Katie is also a media strategist who has placed articles in the New York Times, Wall Street Journal, The Washington Post, and many other US and international outlets. She has placed four front-page New York Times stories during her career, and numerous editorials and other articles. She has been interviewed on CNN, NPR, for the Wall Street Journal and the New York Times, etc. Her opinion pieces have been published in the Philadelphia Inquirer and the International Herald Tribune.
She has worked on many other AIDS issues including Medicaid, clinical trial ethics, drug development advocacy, trade and patent issues, Africa's health worker shortage, financing for the Global Fund, and PEPFAR reauthorization.
She helped organize Congressional hearings on harm reduction and women’s health, and helped organize an influential meeting at the United Nations on the health worker shortage in Africa in 2008.
Katie co-founded the AIDS Policy Project’s cure campaign with Jose Demarco in November, 2009. She co-authored the group’s first report, AIDS Cure Research for Everyone, with John S. James and Stephen Leblanc.
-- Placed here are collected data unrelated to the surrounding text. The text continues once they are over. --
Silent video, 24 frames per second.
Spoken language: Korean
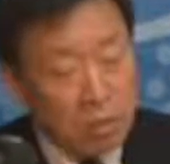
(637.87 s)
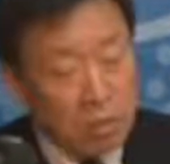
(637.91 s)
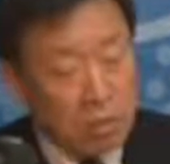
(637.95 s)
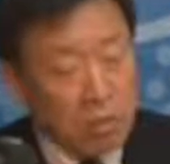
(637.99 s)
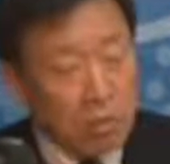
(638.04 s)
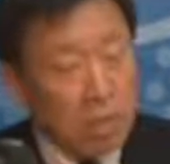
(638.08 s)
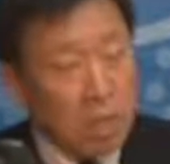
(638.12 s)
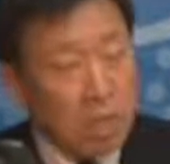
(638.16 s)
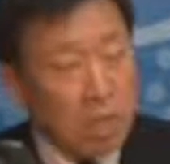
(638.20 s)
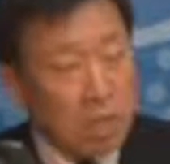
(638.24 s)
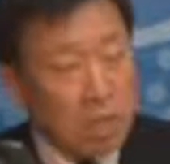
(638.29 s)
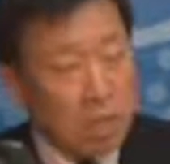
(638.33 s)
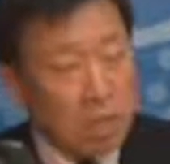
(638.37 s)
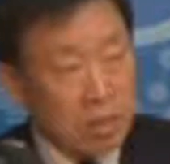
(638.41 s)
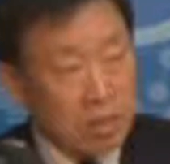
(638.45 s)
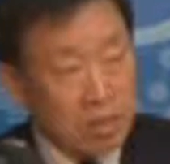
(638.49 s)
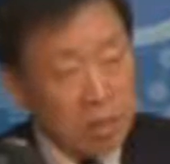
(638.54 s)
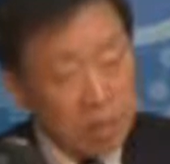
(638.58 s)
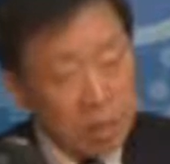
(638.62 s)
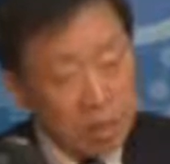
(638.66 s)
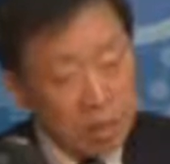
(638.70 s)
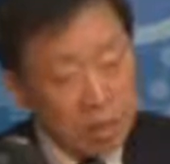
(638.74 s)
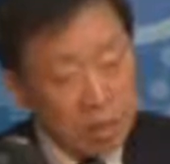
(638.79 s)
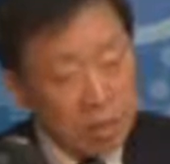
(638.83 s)

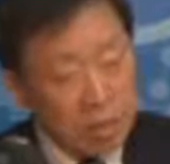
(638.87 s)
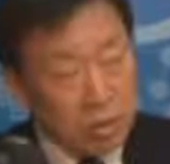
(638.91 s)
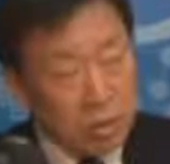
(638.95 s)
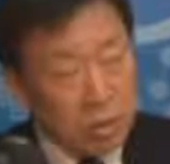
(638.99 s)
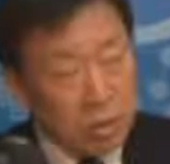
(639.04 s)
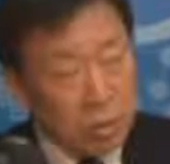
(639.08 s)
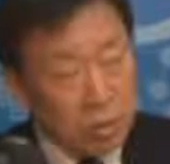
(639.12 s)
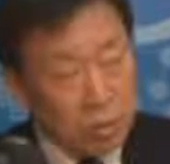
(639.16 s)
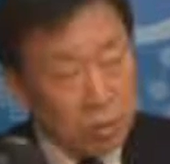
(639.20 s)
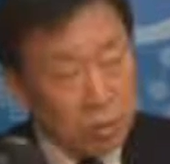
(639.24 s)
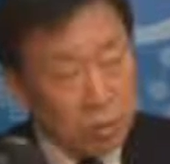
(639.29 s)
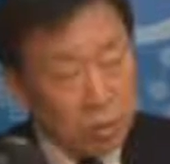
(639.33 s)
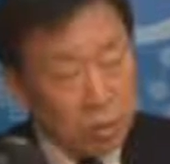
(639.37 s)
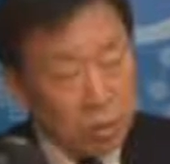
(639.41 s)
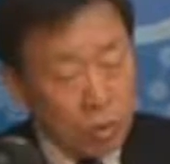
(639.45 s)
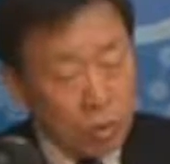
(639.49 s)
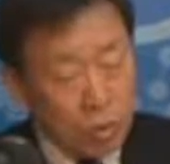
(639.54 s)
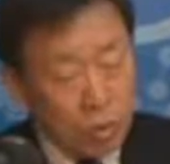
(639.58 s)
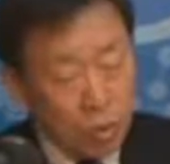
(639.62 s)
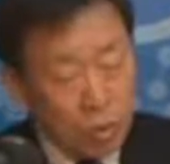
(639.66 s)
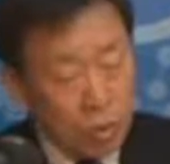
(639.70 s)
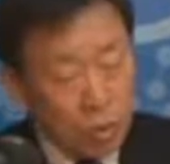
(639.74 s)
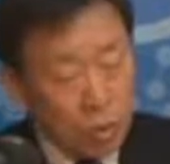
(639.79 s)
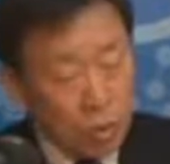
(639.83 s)
문화라든지 이런 것을 좀
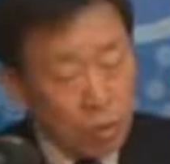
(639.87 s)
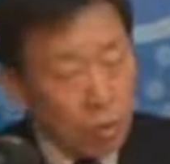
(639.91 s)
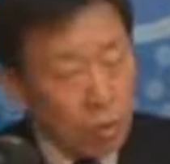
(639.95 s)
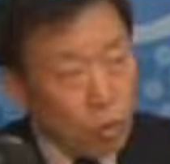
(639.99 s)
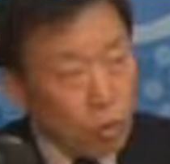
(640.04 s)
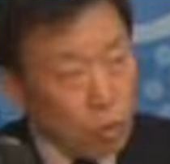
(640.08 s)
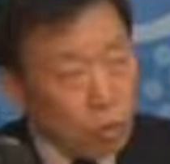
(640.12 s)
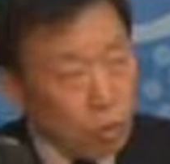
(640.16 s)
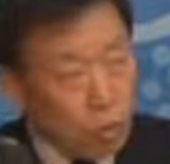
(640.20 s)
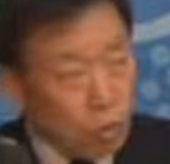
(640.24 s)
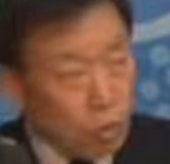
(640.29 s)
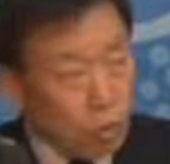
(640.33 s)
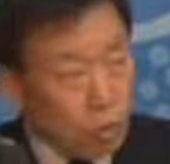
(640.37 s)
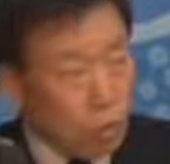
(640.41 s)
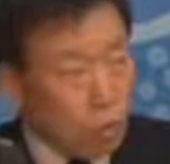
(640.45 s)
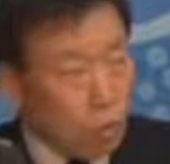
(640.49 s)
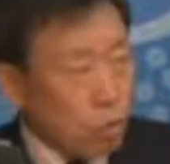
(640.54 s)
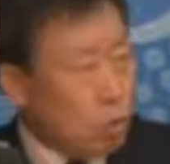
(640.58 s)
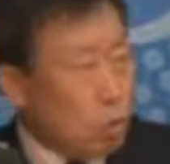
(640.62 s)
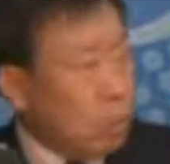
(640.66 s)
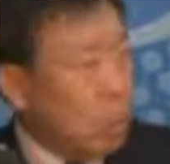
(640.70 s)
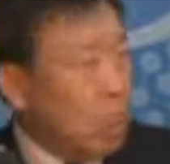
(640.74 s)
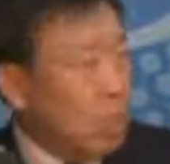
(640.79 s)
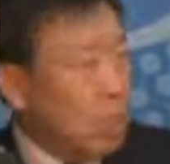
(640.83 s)
더
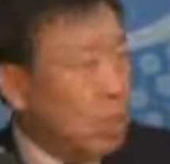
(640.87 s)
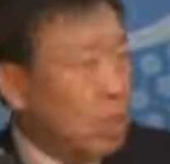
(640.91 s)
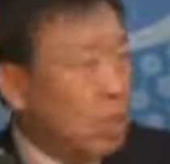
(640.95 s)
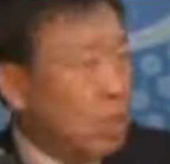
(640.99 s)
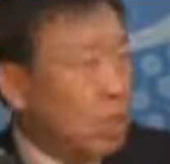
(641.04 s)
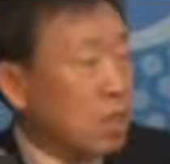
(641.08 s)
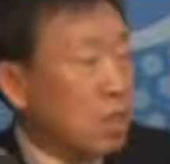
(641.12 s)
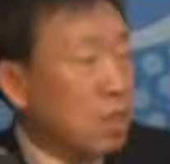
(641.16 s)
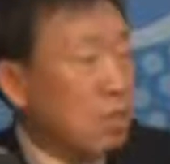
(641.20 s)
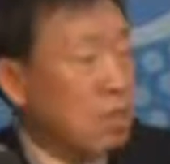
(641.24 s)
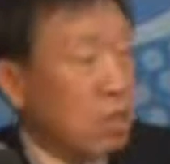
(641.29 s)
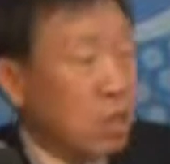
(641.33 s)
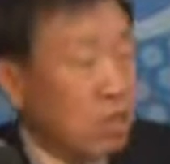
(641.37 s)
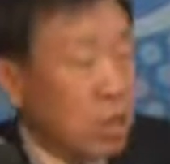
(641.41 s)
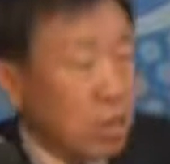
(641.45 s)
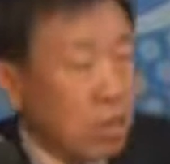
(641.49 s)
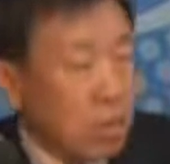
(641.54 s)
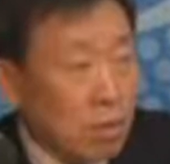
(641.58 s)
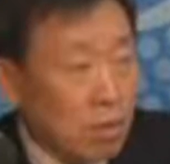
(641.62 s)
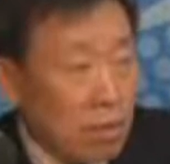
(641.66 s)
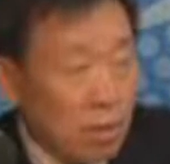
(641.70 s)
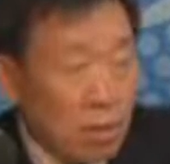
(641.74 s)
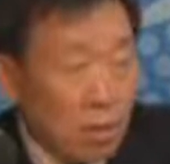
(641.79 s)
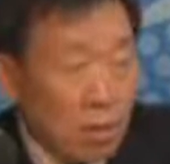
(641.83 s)
효율적으로 조화를
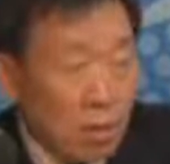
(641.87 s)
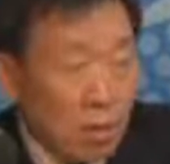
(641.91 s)
시키면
Laurie Wen is a member of ACT UP New York and a filmmaker who has worked extensively on AIDS issues, including AIDS in China. She coordinated extensive and successful Chinese language broadcast and newspaper coverage as part of the campaign to free jailed Chinese AIDS activist Dr. Wan Yanhai. She is a former community organizer for the FXB Foundation (Dr. Jim Kim’s organization in Boston) and worked to advance single-payer health insurance as part of US health reform. Laurie is active working on issues affecting health and social justice and is currently an organizer with Hunger Action Network. Among other activists, she is probably the most popular AIDS activist working in the United States. She lives in New York City.